> Directions for this task
Copy each line below as written, but skip the pictures.

--- Available records ---

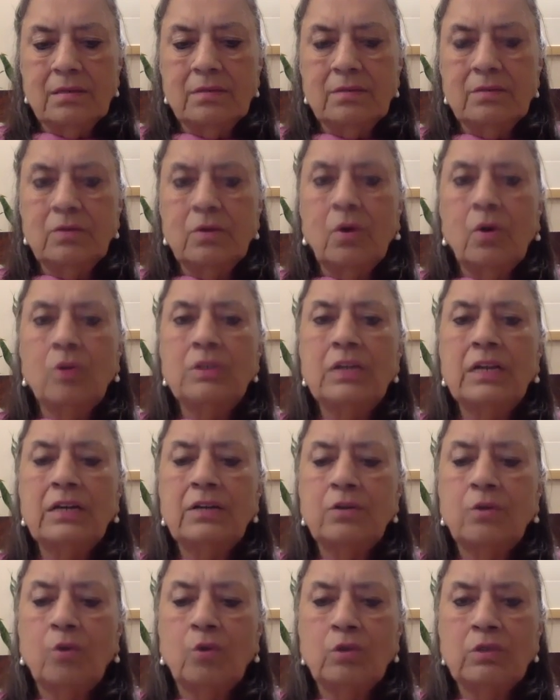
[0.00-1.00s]
So they
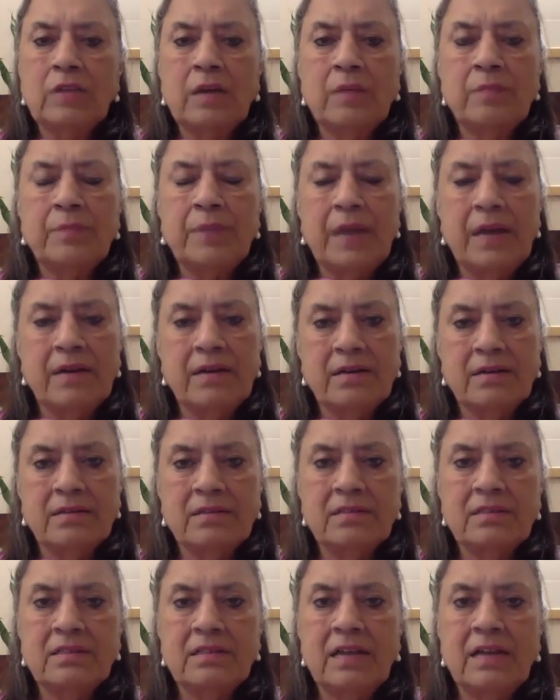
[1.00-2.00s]
told their
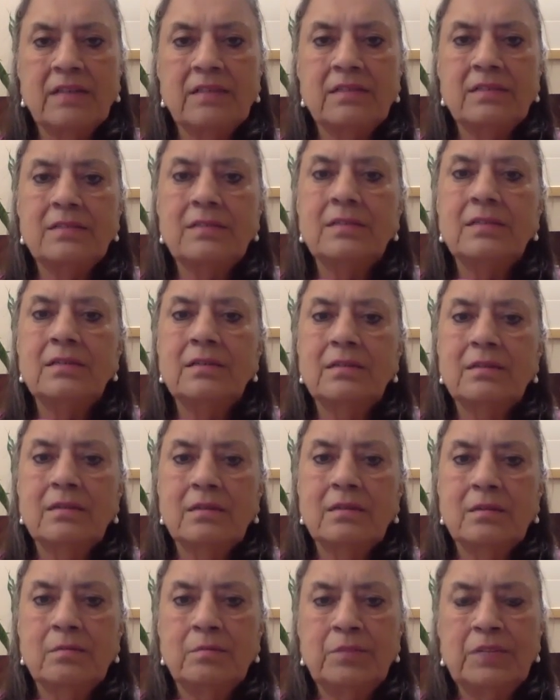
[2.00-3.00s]
parents that
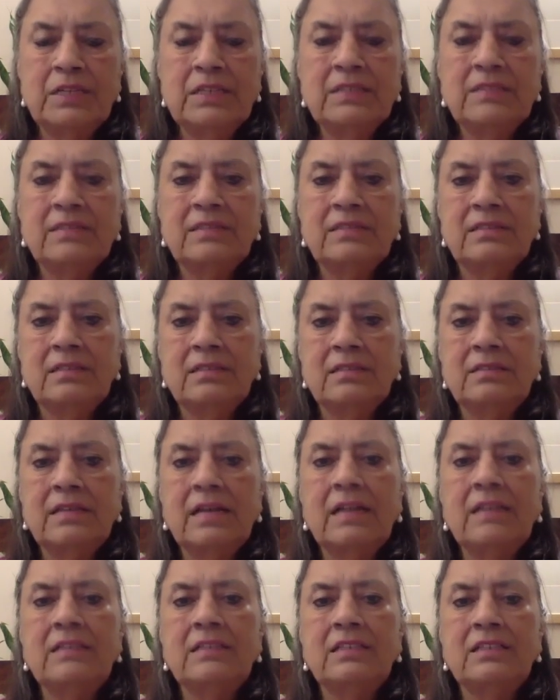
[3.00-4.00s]
please
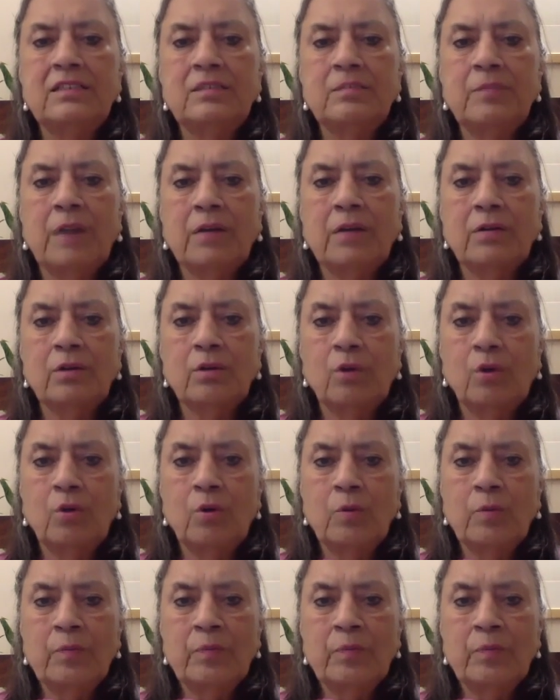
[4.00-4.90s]
sell this bungalow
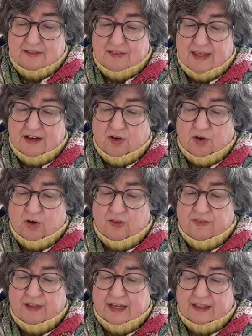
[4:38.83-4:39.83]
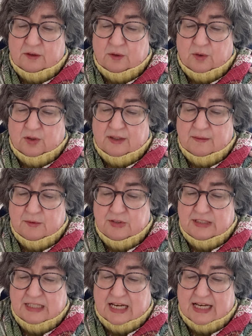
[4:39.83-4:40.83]
Then on that Lord
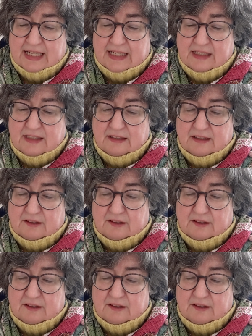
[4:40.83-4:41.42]
most kind,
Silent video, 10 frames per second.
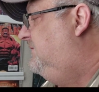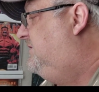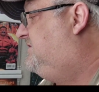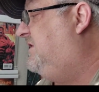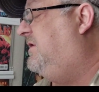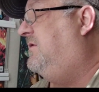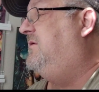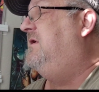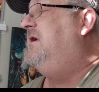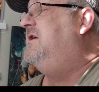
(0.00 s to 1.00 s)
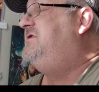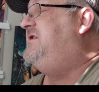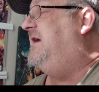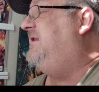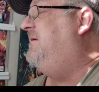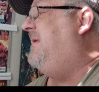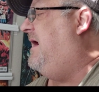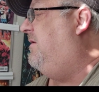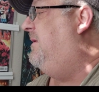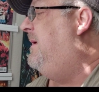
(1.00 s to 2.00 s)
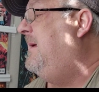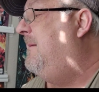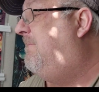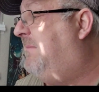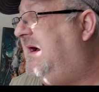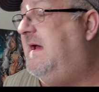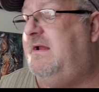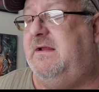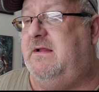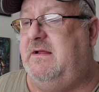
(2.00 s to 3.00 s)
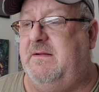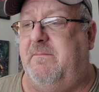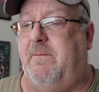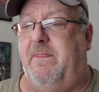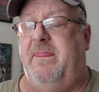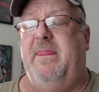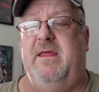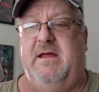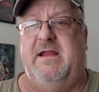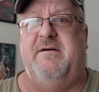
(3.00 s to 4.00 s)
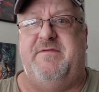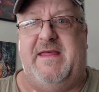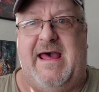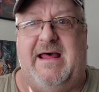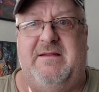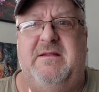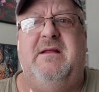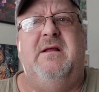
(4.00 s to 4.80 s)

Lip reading: So check them out. But enough of that.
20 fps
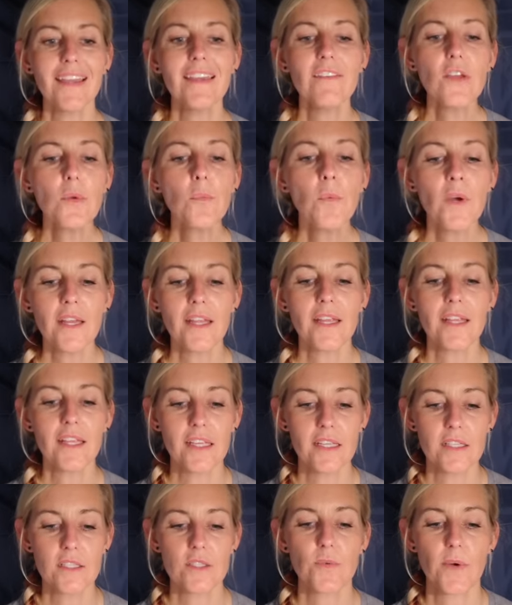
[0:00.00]
even when it
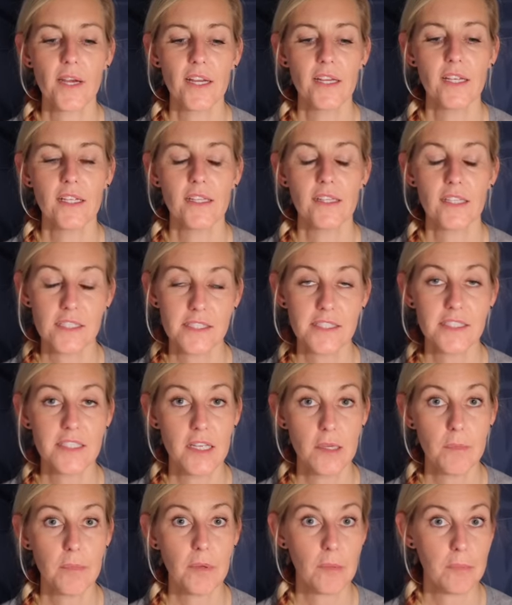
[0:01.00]
is raining, this
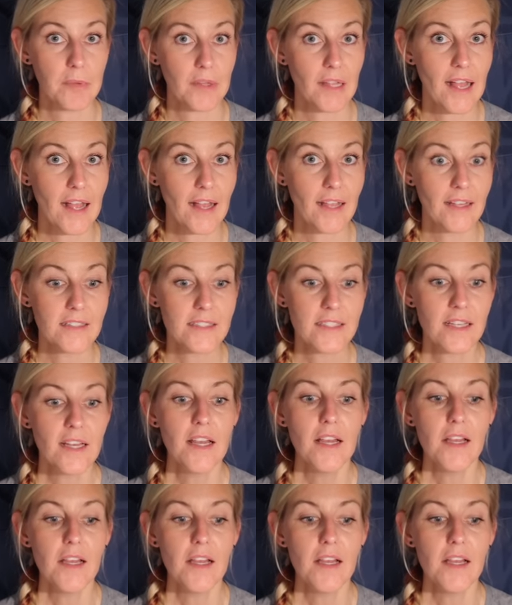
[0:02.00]
tip applies,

---

> Task response
[0.00-1.00s]
So they
[1.00-2.00s]
told their
[2.00-3.00s]
parents that
[3.00-4.00s]
please
[4.00-4.90s]
sell this bungalow
[4:38.83-4:39.83]
[4:39.83-4:40.83]
Then on that Lord
[4:40.83-4:41.42]
most kind,
Silent video, 10 frames per second.
(0.00 s to 1.00 s)
(1.00 s to 2.00 s)
(2.00 s to 3.00 s)
(3.00 s to 4.00 s)
(4.00 s to 4.80 s)

Lip reading: So check them out. But enough of that.
20 fps
[0:00.00]
even when it
[0:01.00]
is raining, this
[0:02.00]
tip applies,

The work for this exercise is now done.